For investing in stock markets and online stock trading, luck and timing are not enough. There are techniques, tools, and advanced charts employed by traders to gain insights into stock price movements, volume, etc. These tools help you to take positions as per the technical indications.
6 Keys to Profitable Trading
Stock price charts are plotted on a graph basis the stock price movements over a period of time. You can identify and analyse these patterns, helping augment your trade from charts. Let us look at a few technical charts and patterns to assist your trade from charts and data and not rely on blind stock tips:
1. Reversal Patterns
These patterns indicate the reversal of a particular stock price trend.
- Head & Shoulder Pattern: This pattern is formed with three peaks appearing in charts, the middle peak slightly higher than the other two. The troughs in between have low volumes, and this pattern indicates a falling trend in future, showing a revival in the stock price trend.
- Double Top Pattern: A double top pattern is formed when, after an upward trend, two peaks are formed at similar prices. Similarly, a double bottom pattern after a falling graph shows a reverse movement in future.
2. Continuation Patterns
As the name suggests, this trend shows a continuation of the trend as per the previous chart pattern.
3. Triangle Pattern
This pattern shows up when a triangle emerges from stock price patterns on the graph. The difference between crest & trough prices diminishes; it indicates a continuing pattern. The triangle pattern can be ascending, descending, or symmetrical, indicating a similar trend going forward.
4. Rectangular Pattern
This pattern shows up on charts when stock prices are range-bound; the high and low on the graph are at the same values. The rectangle pattern demonstrates the same trend to continue on charts.
5. Flags & Pennants
Flags indicate short-term patterns, and they are formed after a sharp upward or downward movement. A flag formation can indicate a reversal of the previous trend or strengthening of the current trend on charts. The top & bottom lines in flags are parallel.
In Pennants, the lines formed at the top and bottom of stock prices usually converge at a point forming a triangle. Pennants indicate a trend reversal or continuation pattern. Usually, pennants are formed after a significant price movement.
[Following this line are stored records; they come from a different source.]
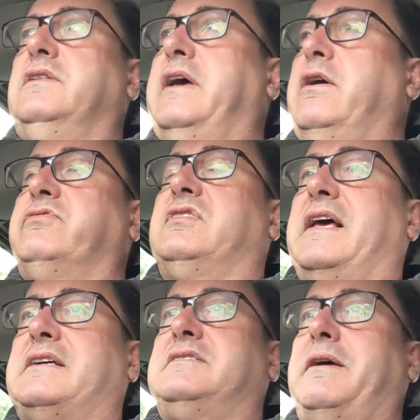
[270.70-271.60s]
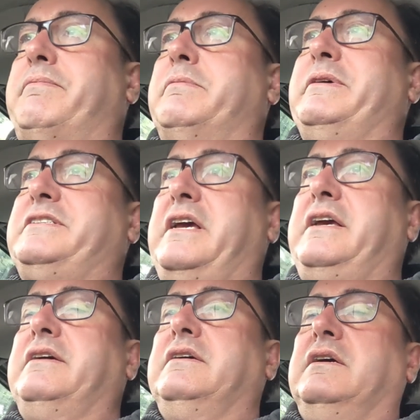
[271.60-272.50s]
Health Select
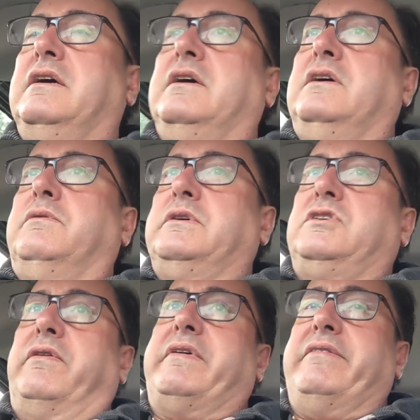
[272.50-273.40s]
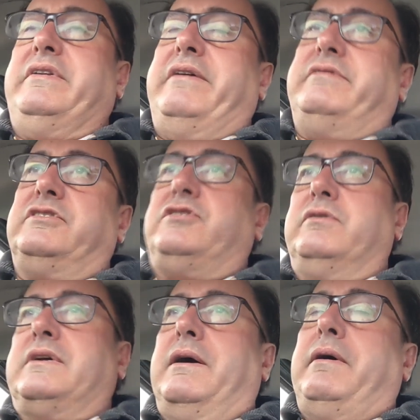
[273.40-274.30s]
Subcommittee, which I've given evidence
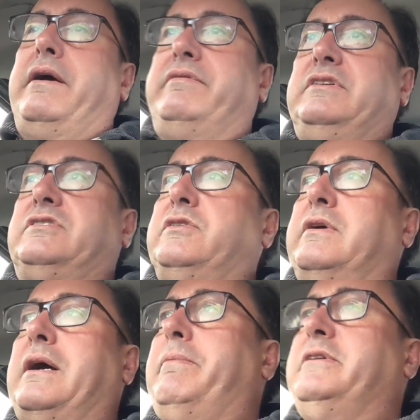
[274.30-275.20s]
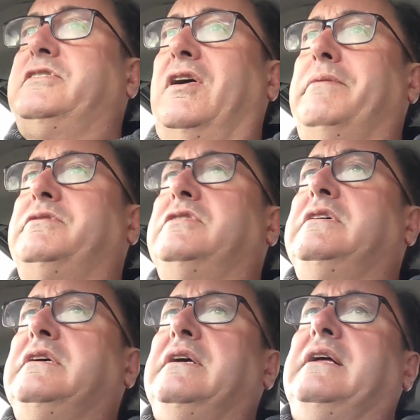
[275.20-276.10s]
to a, evidence to a couple of times.
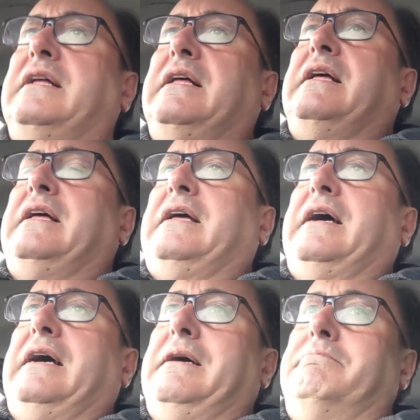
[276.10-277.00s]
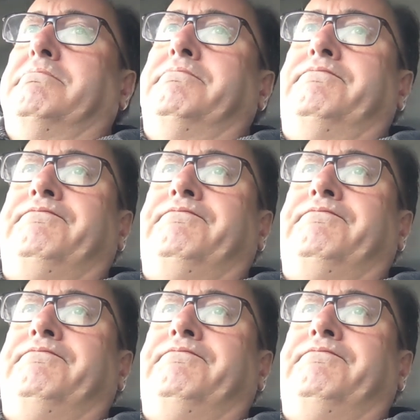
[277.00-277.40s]
Um,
Wedges can indicate a trend reversal as well as continuing patterns. Wedges appear when two continuing pattern lines meet to form an upward or downward pointing wedge. An upward-pointing wedge appears when a stock price has been moving up over a period of time. A downward wedge forms when the price of the stock has been moving down over time.
In earlier days, charts were prepared by analysts, brokerage houses, and experts. With the advent of technology, there is sophisticated software available for trading.
The above-mentioned technical charts and patterns help you take quick trading decisions with the help of built-in charts and technical analysis tools. You can master these tools over time with observation and studying market trends in the past.